Data in this exercise:
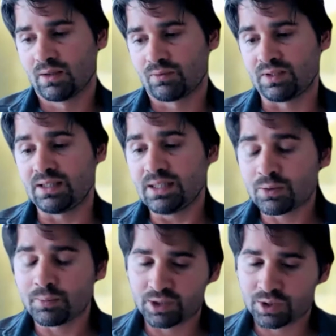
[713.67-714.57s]
we need
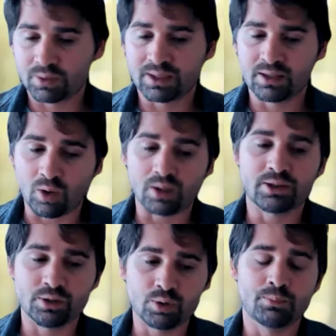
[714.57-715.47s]
to make sure that all the
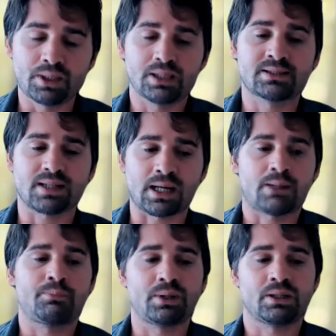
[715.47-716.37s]
new builds
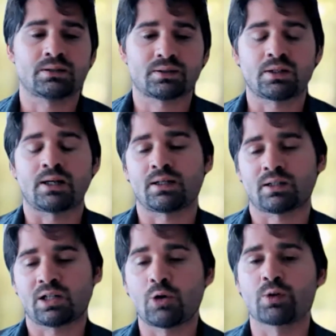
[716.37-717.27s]
are built
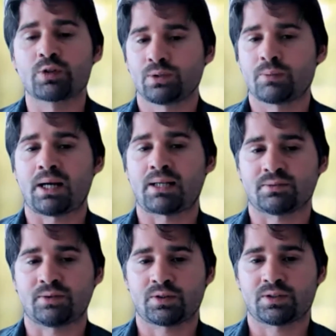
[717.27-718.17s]
close to the
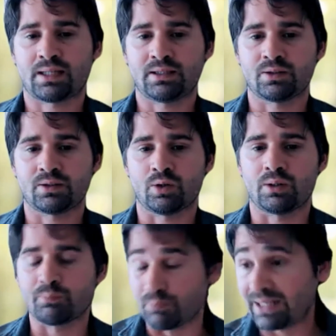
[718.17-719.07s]
passive house standard or
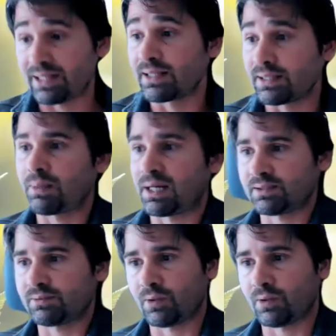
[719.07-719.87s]
better than the passive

Assigned task: If pictures are present, they are dropped, and the entries above are written out word for word.

Task answer:
[713.67-714.57s]
we need
[714.57-715.47s]
to make sure that all the
[715.47-716.37s]
new builds
[716.37-717.27s]
are built
[717.27-718.17s]
close to the
[718.17-719.07s]
passive house standard or
[719.07-719.87s]
better than the passive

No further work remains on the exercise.